● **Assignment**
Please count every line of the following material that holds "with" and give the total alone.

● **Data**

++++++++

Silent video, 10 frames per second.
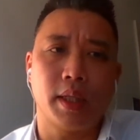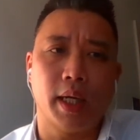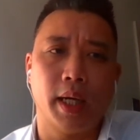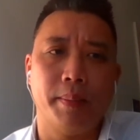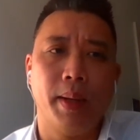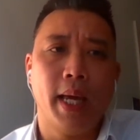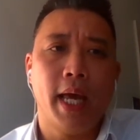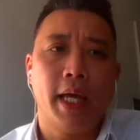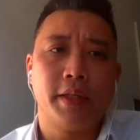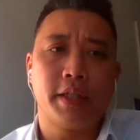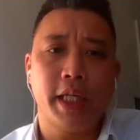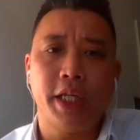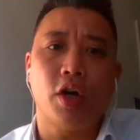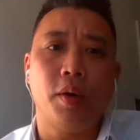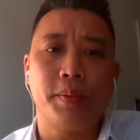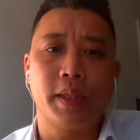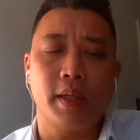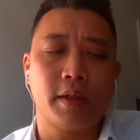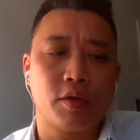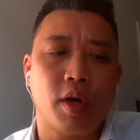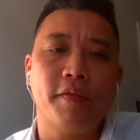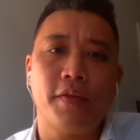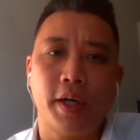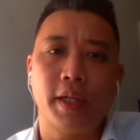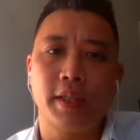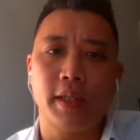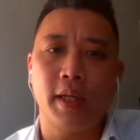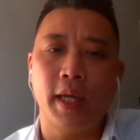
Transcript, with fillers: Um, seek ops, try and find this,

++++++++

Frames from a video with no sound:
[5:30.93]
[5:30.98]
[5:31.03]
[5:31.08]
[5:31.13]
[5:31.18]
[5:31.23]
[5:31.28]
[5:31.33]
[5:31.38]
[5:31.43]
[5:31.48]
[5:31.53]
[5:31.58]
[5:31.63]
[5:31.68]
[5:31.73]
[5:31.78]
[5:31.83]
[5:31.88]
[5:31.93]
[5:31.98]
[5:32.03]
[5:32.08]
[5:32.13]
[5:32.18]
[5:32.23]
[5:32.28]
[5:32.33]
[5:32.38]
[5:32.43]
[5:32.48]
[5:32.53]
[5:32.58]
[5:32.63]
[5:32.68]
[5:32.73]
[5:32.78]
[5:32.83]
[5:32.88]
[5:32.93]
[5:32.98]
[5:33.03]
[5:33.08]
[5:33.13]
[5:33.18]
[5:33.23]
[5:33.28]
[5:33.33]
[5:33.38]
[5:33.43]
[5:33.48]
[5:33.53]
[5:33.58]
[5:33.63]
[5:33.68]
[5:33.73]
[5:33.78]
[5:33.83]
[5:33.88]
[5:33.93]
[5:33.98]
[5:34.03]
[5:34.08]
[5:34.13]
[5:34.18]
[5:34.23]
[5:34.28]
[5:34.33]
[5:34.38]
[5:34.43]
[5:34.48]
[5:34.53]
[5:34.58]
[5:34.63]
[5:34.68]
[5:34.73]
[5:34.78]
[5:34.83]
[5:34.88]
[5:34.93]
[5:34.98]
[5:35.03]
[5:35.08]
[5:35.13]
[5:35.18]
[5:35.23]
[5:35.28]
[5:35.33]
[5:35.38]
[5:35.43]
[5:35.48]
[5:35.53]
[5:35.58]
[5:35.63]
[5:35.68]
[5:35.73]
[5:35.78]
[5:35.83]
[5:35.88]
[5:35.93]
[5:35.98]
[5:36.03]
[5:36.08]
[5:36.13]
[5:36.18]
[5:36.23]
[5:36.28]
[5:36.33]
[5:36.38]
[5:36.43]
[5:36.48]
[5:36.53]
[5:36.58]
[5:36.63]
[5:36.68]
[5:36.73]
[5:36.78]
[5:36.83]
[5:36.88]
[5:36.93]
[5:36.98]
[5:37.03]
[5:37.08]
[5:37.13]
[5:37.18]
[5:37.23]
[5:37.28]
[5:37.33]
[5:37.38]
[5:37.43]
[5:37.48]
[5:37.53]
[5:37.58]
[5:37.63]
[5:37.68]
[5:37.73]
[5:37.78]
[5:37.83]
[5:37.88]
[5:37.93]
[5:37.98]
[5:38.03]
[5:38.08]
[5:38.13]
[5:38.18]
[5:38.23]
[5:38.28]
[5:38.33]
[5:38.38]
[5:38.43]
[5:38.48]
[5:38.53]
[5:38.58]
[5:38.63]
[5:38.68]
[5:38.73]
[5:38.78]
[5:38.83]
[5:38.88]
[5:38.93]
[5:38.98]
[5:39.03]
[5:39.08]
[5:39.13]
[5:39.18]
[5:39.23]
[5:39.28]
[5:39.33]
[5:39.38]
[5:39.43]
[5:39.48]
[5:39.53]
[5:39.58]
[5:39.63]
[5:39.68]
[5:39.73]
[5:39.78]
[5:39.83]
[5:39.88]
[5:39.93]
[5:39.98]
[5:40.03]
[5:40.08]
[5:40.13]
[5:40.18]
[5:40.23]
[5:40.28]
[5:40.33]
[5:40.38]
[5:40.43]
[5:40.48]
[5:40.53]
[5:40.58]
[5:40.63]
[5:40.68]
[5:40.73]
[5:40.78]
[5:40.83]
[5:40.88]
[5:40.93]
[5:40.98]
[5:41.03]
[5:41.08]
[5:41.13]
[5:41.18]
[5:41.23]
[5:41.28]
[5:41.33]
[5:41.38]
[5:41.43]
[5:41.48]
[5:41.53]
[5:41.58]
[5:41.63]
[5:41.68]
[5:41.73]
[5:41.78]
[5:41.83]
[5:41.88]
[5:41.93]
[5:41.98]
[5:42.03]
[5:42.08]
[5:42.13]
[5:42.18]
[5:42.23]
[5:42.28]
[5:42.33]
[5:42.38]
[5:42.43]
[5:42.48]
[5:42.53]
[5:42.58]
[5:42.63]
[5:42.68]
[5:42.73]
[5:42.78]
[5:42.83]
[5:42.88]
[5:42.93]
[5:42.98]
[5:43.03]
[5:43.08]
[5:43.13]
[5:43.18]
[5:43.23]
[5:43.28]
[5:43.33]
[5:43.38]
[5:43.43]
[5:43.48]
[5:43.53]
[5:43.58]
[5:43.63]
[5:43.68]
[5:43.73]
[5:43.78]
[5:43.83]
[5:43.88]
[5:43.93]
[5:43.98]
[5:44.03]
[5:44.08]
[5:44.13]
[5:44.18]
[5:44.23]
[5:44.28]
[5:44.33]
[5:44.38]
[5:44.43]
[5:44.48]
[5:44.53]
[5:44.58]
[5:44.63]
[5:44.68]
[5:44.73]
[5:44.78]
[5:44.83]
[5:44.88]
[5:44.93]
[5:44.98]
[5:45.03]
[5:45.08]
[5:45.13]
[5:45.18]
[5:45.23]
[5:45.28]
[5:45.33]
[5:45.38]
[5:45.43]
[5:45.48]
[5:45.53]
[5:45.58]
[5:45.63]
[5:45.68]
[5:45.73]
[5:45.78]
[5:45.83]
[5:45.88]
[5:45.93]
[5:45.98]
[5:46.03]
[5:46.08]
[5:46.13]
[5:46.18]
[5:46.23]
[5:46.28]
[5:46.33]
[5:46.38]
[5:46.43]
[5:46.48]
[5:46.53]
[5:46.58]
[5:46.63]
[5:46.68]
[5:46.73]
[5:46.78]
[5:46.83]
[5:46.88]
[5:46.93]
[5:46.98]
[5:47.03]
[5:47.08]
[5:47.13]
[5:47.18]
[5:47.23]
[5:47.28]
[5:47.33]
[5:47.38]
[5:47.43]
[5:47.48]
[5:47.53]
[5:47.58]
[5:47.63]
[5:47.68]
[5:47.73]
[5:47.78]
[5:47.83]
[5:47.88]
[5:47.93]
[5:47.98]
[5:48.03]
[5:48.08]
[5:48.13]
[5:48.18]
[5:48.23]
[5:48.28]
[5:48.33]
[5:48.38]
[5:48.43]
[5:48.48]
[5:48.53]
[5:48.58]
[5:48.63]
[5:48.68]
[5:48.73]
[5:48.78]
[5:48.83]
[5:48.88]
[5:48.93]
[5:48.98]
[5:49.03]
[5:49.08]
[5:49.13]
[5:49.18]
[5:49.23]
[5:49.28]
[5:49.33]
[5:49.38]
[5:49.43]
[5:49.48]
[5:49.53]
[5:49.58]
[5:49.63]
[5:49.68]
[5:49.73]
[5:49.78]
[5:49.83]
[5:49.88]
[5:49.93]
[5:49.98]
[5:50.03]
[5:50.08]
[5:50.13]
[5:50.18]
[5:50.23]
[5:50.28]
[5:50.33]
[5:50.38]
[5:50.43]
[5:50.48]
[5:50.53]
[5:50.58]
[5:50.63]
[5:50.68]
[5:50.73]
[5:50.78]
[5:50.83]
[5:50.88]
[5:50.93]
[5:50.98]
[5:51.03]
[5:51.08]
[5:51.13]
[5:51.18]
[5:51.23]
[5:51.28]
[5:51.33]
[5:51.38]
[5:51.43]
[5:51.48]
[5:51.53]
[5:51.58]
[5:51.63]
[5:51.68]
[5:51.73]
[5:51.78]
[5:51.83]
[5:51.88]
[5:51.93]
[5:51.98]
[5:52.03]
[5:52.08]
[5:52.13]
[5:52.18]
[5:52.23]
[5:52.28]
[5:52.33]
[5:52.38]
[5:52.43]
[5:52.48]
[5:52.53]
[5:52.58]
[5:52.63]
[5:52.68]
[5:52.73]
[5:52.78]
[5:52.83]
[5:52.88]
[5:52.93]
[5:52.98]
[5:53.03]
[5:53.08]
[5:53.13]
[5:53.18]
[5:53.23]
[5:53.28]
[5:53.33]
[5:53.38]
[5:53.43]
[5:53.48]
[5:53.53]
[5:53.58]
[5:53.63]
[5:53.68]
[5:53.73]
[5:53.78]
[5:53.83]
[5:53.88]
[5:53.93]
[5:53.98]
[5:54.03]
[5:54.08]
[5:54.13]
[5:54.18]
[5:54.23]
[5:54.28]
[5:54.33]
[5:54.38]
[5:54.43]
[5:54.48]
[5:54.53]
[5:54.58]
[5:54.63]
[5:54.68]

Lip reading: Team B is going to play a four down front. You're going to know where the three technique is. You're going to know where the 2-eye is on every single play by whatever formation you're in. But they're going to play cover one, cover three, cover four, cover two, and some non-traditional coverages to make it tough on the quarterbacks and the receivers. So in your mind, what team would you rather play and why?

++++++++

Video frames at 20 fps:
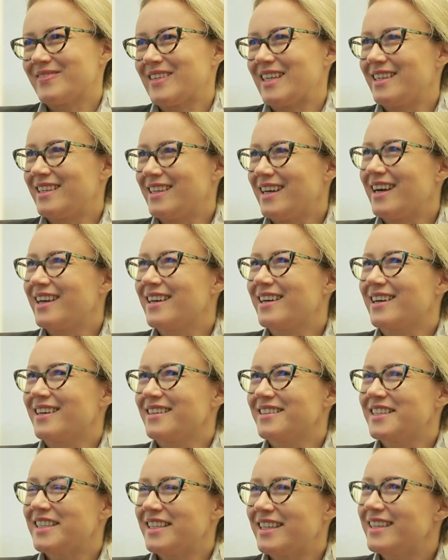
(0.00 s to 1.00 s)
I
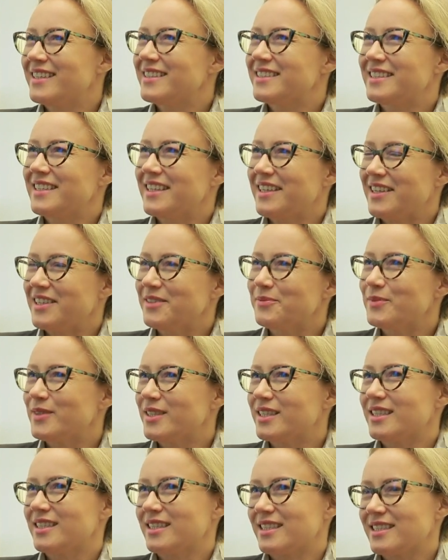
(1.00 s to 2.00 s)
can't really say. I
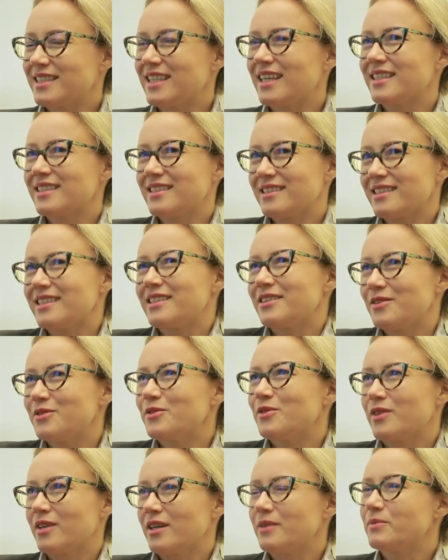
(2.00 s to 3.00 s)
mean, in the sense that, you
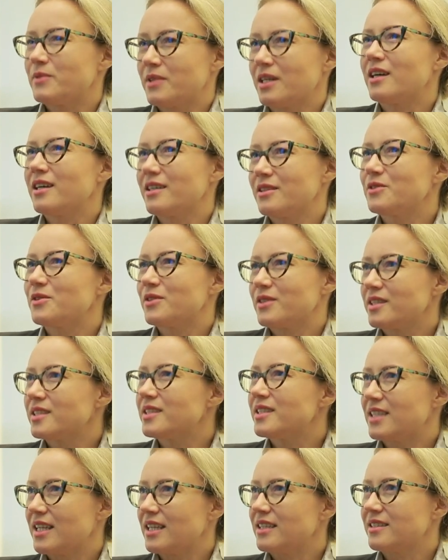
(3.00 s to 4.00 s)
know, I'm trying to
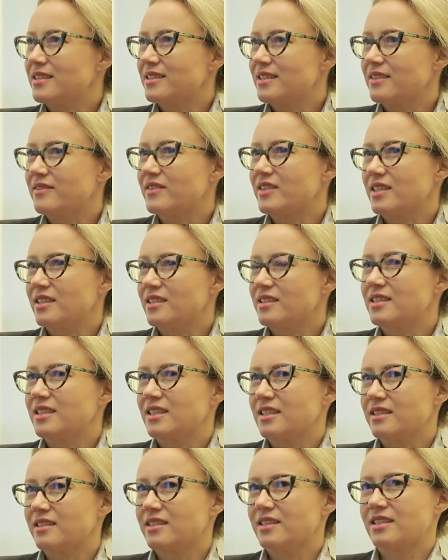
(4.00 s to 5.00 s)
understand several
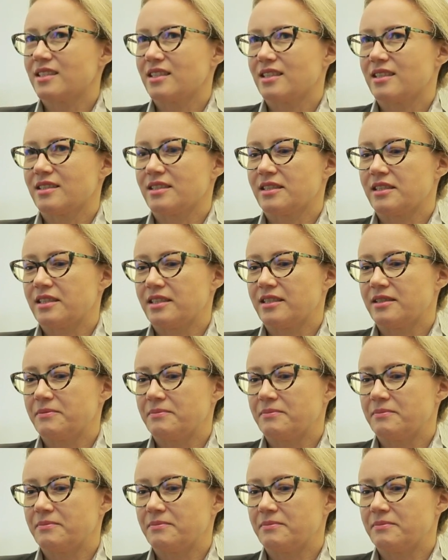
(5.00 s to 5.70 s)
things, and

++++++++

● **Exercise response**
2